So Brave, Young and Handsome is Leif Enger’s second novel (after Peace Like a River, which I reviewed here) and it’s good, although it took a while for me to get into it. Frankly, I disliked the main character so much that I almost put the book down half way through. I kept reading because I think Enger has an interesting way with language, and the ending of the book redeemed the character enough that I can still recommend the book. About the language: Enger writes in a way that is unusually evocative of place. Going beyond the usual description, Enger’s word choices have the feel and sound and cadence of the areas in which his story takes place. You might have to read it to see what I mean, but I was intrigued by it.
Amy Butler’s In Stitches: More Than 25 Simple and Stylish Sewing Projects seemed to have more useful projects than the other Amy Butler books I recently read, but honestly I just read them to enjoy the pictures and colors. I did like her idea for adding fabric edging to towels, although I wonder how that would really hold up under everyday use. The book includes a set of patterns, and has instructions for things to make for living areas, kitchens, bedrooms, bathrooms, offices, and personal style.

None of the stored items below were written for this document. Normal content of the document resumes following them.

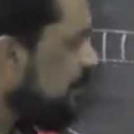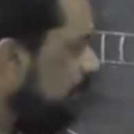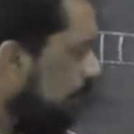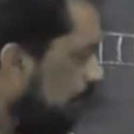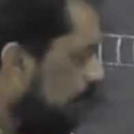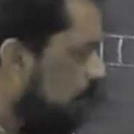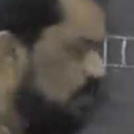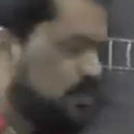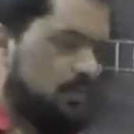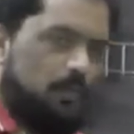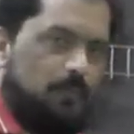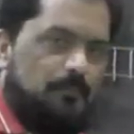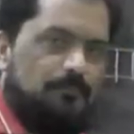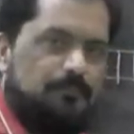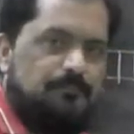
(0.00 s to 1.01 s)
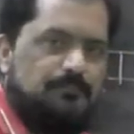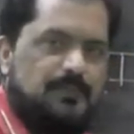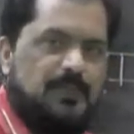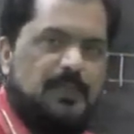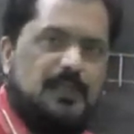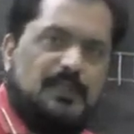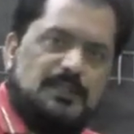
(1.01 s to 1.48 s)
chromosome
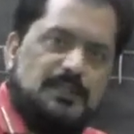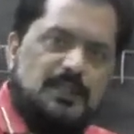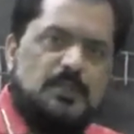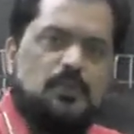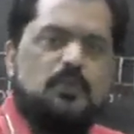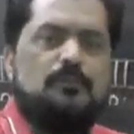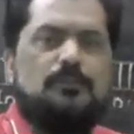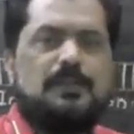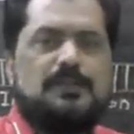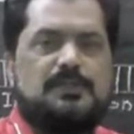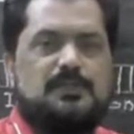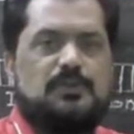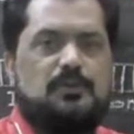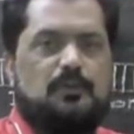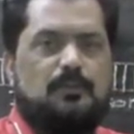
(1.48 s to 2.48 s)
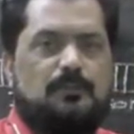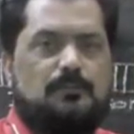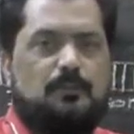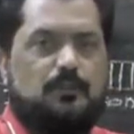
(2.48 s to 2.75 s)
in the Human Genome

Sewing Green: 25 Projects Made with Repurposed & Organic Materials caught my eye because I’m really into this whole repurposing thing now that I’m addicted to pillowcase dresses as I’ve mentioned before here, here, and here. Although I liked the premise and enjoyed reading this book, I really only found one project that I thought I might undertake myself, and that was the suggestion to make one of those shoulder pillows you put in the microwave to soothe tired muscles and fill it with buckwheat. Apparently buckwheat holds heat for 45 minutes. Who knew?

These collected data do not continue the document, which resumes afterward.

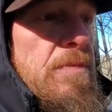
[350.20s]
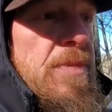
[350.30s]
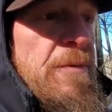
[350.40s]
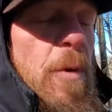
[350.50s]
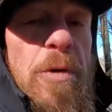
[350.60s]

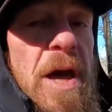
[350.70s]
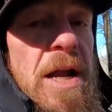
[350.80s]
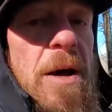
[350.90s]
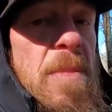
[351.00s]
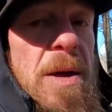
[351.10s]
before that,
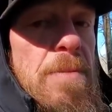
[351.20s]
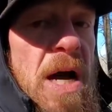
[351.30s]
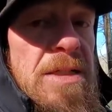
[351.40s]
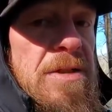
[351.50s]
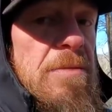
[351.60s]
I might
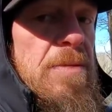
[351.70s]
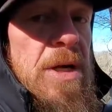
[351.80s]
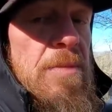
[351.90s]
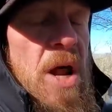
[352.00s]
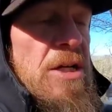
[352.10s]
buy some, but
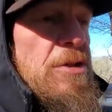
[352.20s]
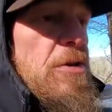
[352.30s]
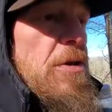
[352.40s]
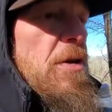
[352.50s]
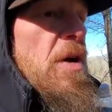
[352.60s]
I'm not
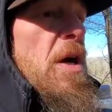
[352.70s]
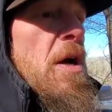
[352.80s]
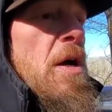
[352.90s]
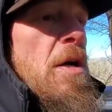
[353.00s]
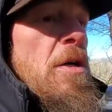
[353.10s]
sure.
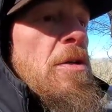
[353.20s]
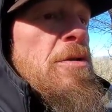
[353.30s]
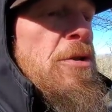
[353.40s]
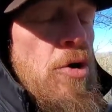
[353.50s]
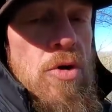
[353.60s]

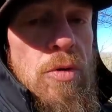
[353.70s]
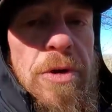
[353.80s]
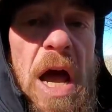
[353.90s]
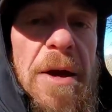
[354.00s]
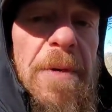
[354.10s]
So
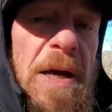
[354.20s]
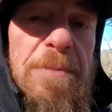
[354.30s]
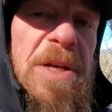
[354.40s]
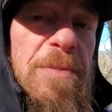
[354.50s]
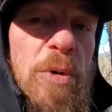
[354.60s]
I've
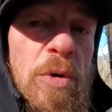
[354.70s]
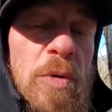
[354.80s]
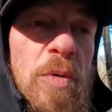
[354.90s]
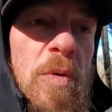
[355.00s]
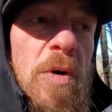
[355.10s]
had
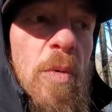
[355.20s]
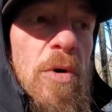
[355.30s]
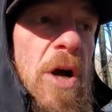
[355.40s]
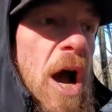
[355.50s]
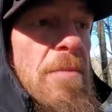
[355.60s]
people who
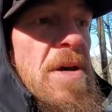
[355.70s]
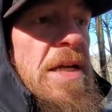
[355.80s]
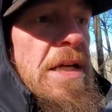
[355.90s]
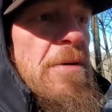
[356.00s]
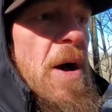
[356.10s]
were
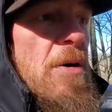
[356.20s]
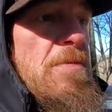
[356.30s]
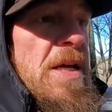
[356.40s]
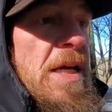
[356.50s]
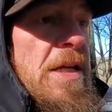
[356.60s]
commenting about
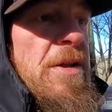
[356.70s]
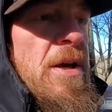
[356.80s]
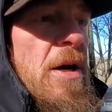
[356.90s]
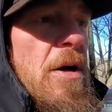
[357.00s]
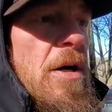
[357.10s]
me, and
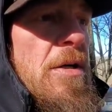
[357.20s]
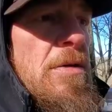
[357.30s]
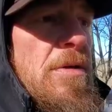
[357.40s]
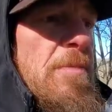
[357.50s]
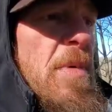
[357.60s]

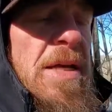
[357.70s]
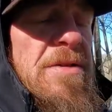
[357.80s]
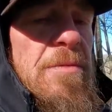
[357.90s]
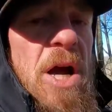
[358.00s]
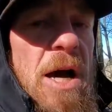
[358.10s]
made
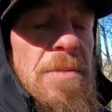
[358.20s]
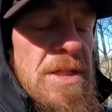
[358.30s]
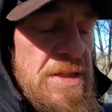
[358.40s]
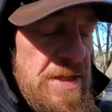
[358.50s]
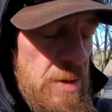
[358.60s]
some
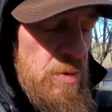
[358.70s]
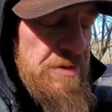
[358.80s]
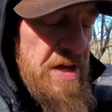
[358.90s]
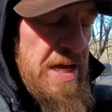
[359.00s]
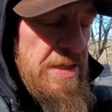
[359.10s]
comments, and they were
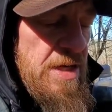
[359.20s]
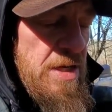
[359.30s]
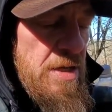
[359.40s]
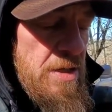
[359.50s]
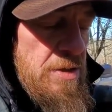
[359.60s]
saying,
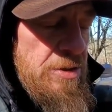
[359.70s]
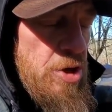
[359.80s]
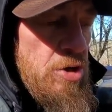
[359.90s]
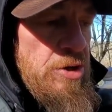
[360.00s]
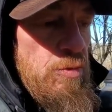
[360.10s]
you
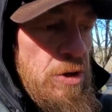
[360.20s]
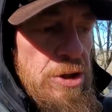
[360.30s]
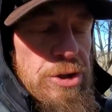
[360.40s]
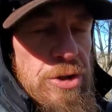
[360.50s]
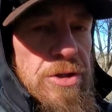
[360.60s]
know, you
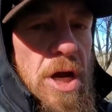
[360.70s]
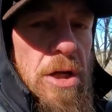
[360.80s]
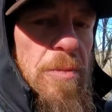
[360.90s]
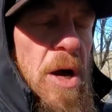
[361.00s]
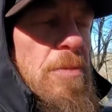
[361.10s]
really shouldn't
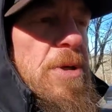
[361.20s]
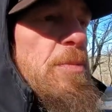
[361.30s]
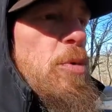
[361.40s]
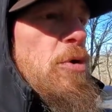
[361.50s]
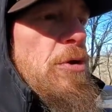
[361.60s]
talk about
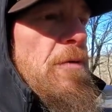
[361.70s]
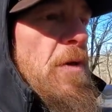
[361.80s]
people in your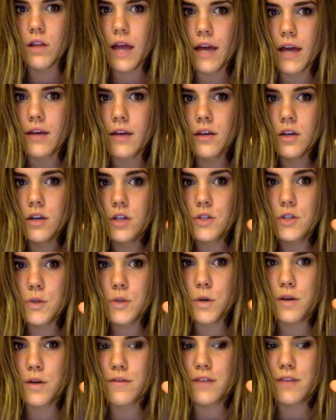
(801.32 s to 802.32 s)
like
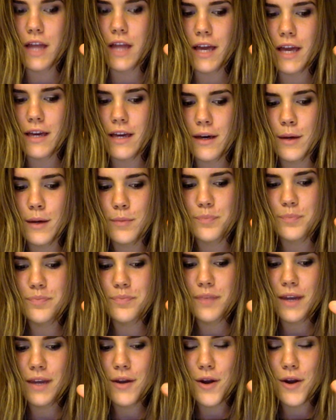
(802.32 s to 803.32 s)
sort of like um
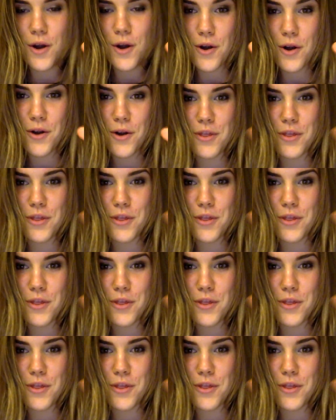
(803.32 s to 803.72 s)
herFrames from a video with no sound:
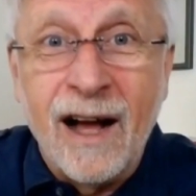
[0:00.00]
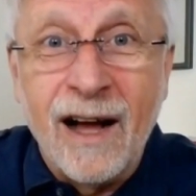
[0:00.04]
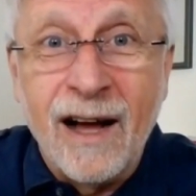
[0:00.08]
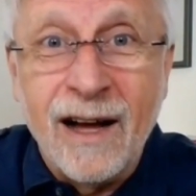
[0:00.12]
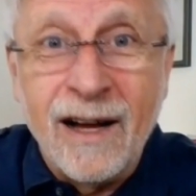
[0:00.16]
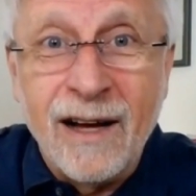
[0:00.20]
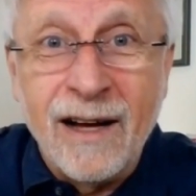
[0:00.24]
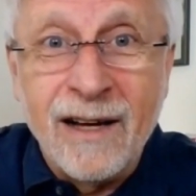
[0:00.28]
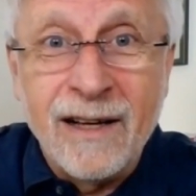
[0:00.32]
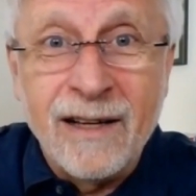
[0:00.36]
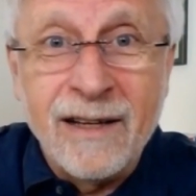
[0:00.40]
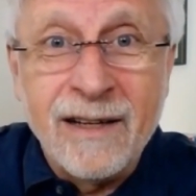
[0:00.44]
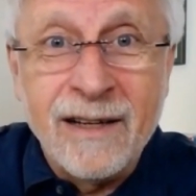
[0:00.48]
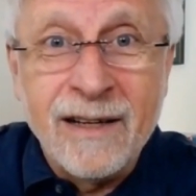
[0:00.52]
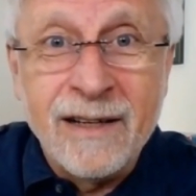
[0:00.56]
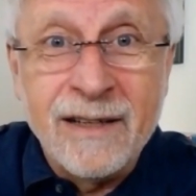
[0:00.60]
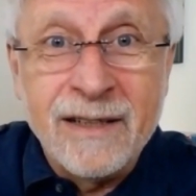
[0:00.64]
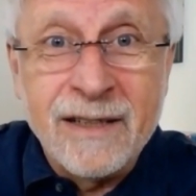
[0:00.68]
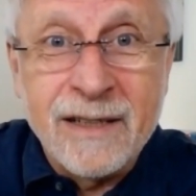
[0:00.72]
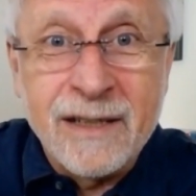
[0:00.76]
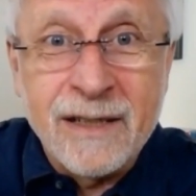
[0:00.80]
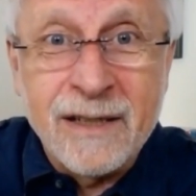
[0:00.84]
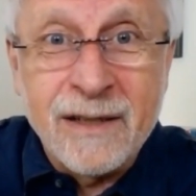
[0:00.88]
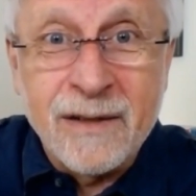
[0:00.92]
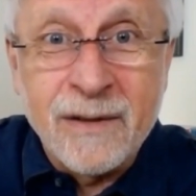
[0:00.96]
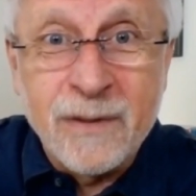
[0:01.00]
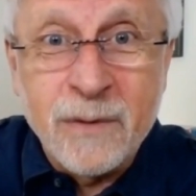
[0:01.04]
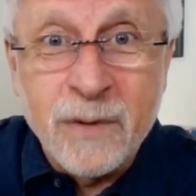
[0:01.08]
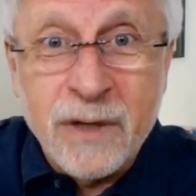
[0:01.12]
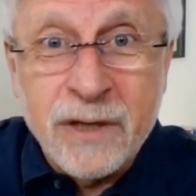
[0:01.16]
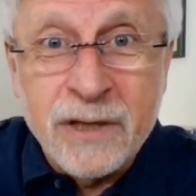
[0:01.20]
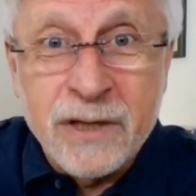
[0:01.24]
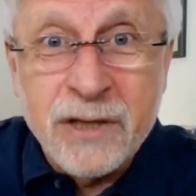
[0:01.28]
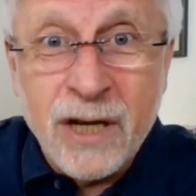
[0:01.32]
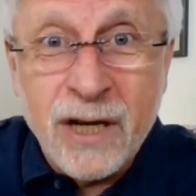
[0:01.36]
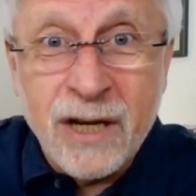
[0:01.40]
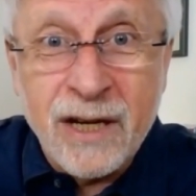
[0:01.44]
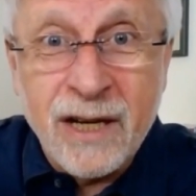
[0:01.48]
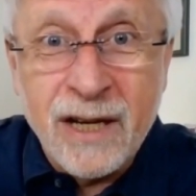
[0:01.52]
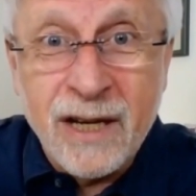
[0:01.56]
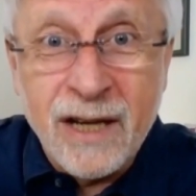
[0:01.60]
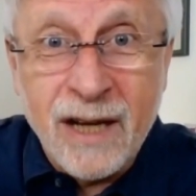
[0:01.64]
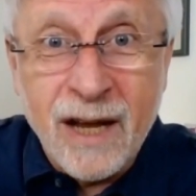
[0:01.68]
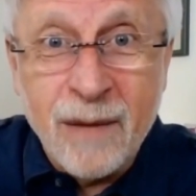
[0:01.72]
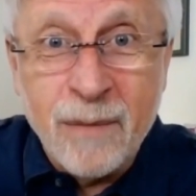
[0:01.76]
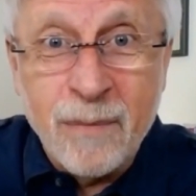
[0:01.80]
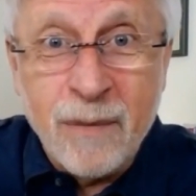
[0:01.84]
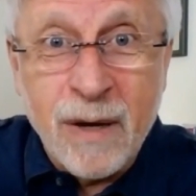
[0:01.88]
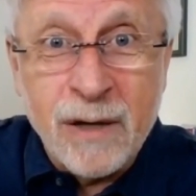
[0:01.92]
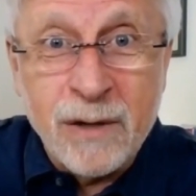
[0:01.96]
and uh, we're
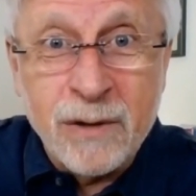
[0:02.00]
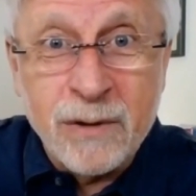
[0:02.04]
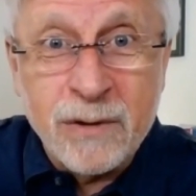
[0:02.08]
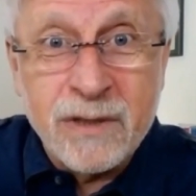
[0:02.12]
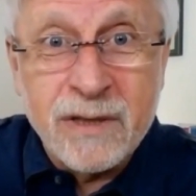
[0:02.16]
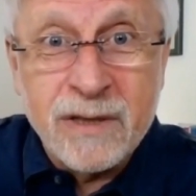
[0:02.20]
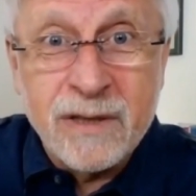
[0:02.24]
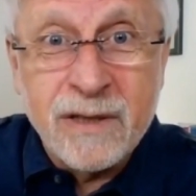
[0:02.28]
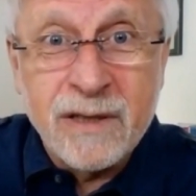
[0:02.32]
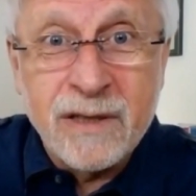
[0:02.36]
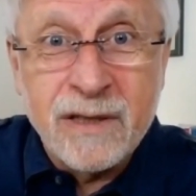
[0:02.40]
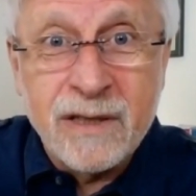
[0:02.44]
talking about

I am still burdened with a gigantic bag of buckwheat kasha that I bought in my first wave health food craze shortly after we got married. This bag is still filling my pantry over five years later because, as you may know but I did not, buckwheat has a decidedly peculiar aroma. We can not force ourselves to eat it in any form. I did attempt buckwheat blender pancakes recently, and the children tucked into them with great gusto, but the smell was about enough to kill me and I am pretty sure that recipe is what put my blender over the edge into full out rebellion.
Anyway, I have this buckwheat. Perhaps I will make it into soothing shoulder pillows and give them to all my friends and relations. One wonders if microwaving the uncooked buckwheat will give off the same noxious odor. And yet, said odor would not be permeating MY house, and perhaps other people wouldn’t find it as offensive as we do…better yet, perhaps I could make the pillows and sell them on Etsy and then total strangers would be stuck with the buckwheat, and might even pay me for the privilege. That would also preserve my relationships and prevent me from becoming a social and familial pariah.
See why I read this type of book? The good ideas just keep on flowing.